| WHAT YOU NEED TO DO |
A verbatim copy of the data is wanted, minus any picture in it.

==============================

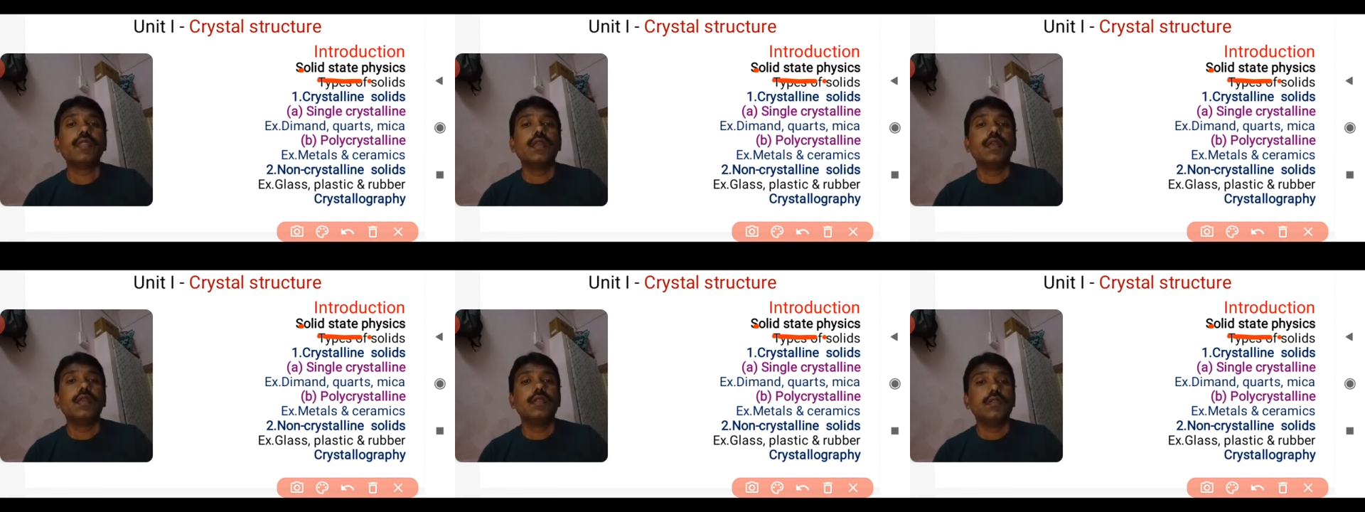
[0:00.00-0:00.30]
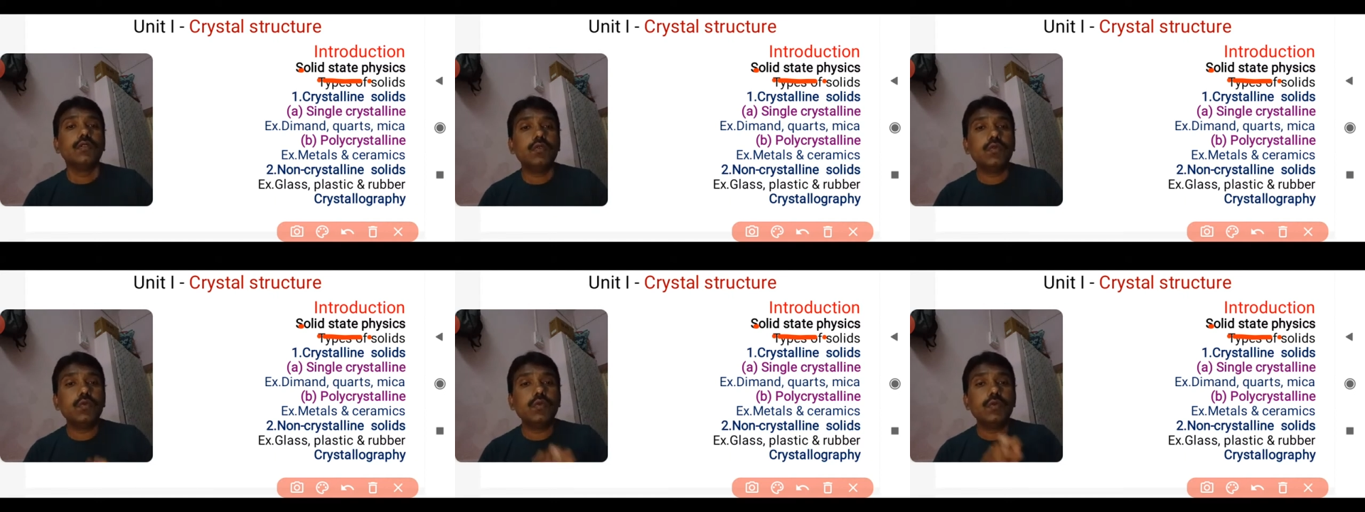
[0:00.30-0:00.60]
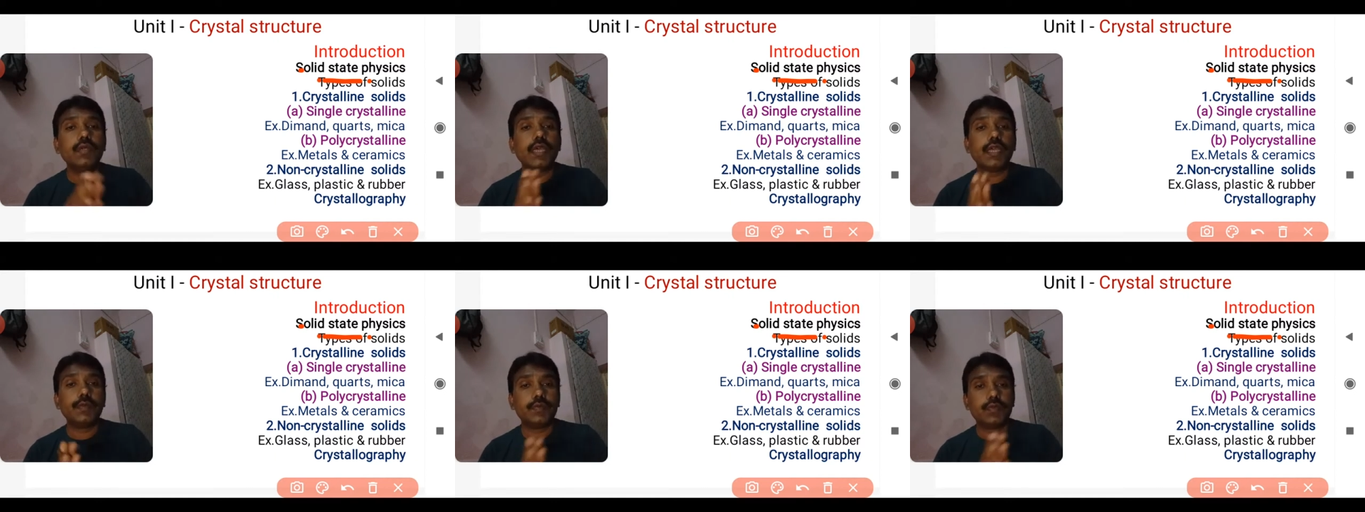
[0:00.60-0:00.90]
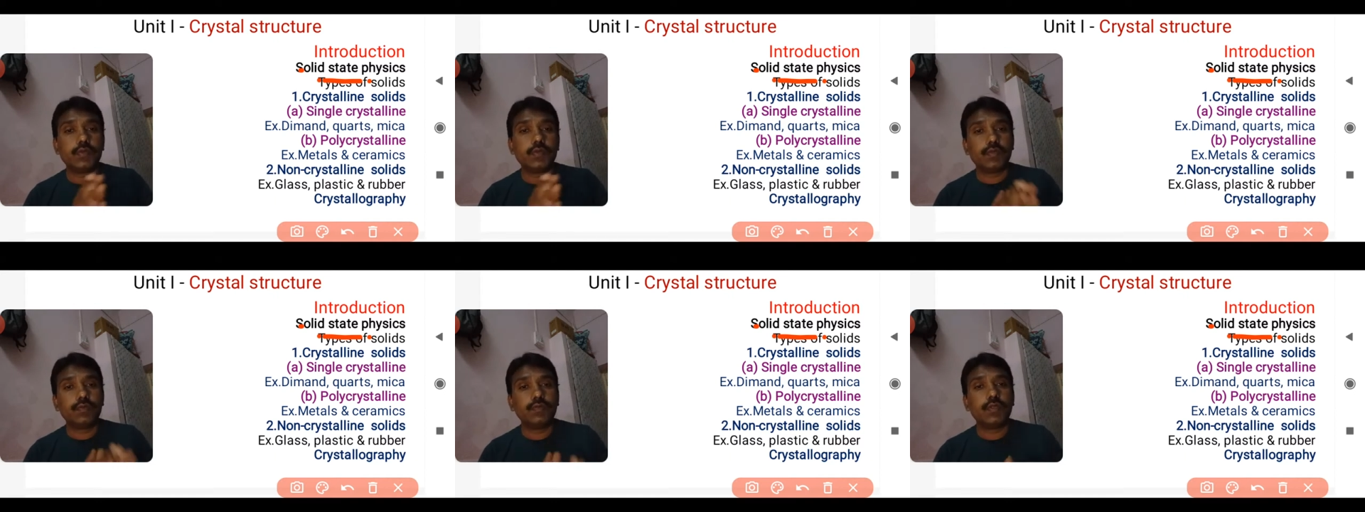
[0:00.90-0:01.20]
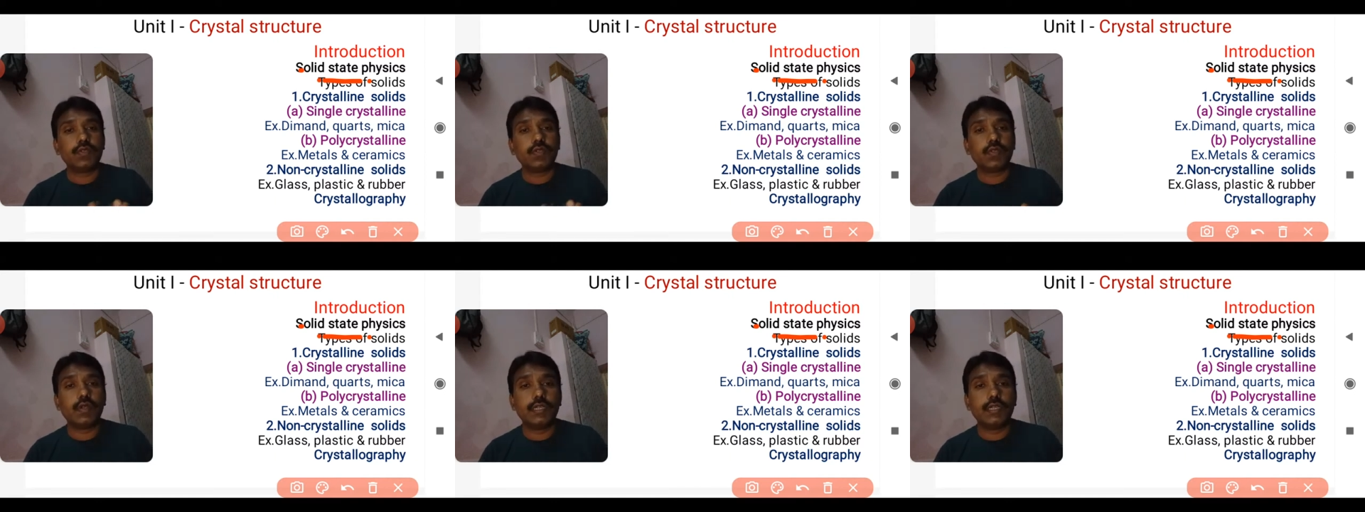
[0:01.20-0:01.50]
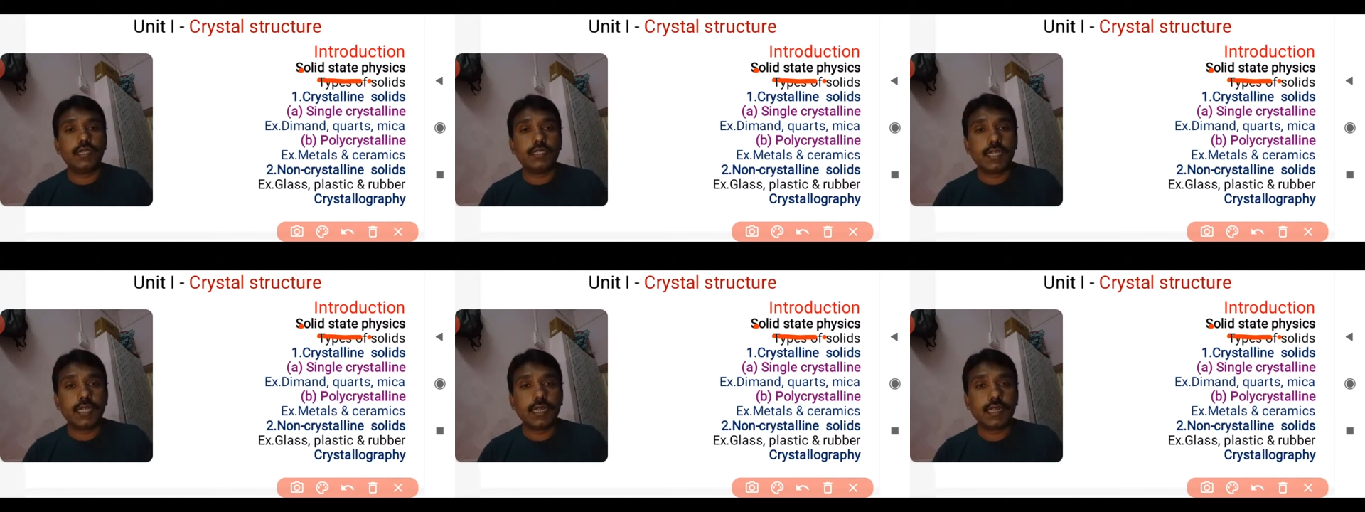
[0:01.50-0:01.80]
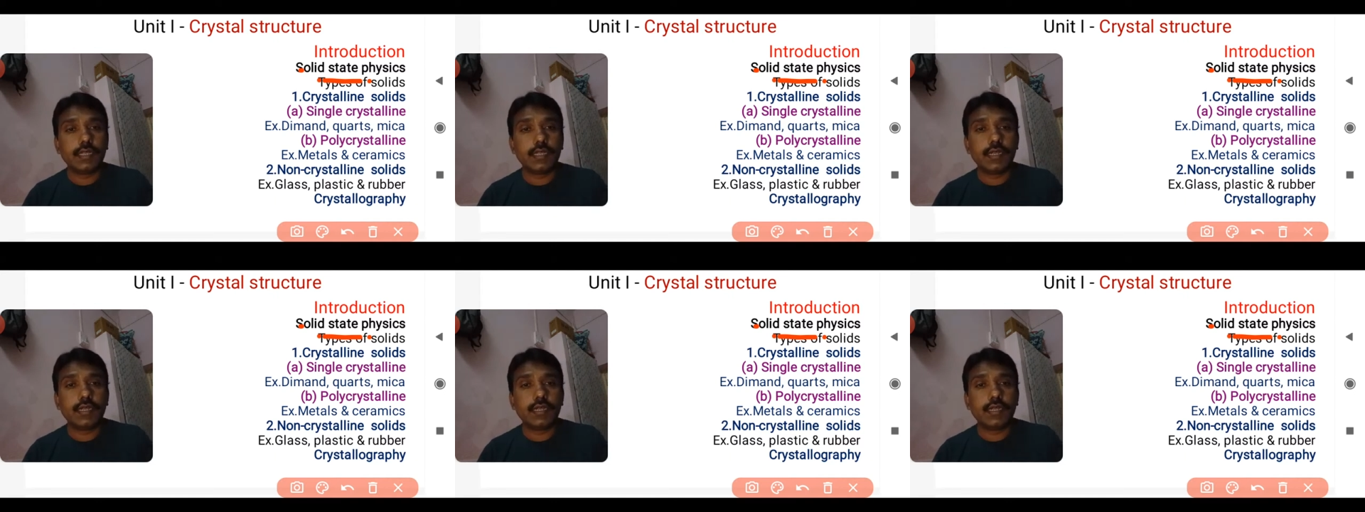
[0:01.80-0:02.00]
two types of the solids are there.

==============================

| WRITTEN SOLUTION |
[0:00.00-0:00.30]
[0:00.30-0:00.60]
[0:00.60-0:00.90]
[0:00.90-0:01.20]
[0:01.20-0:01.50]
[0:01.50-0:01.80]
[0:01.80-0:02.00]
two types of the solids are there.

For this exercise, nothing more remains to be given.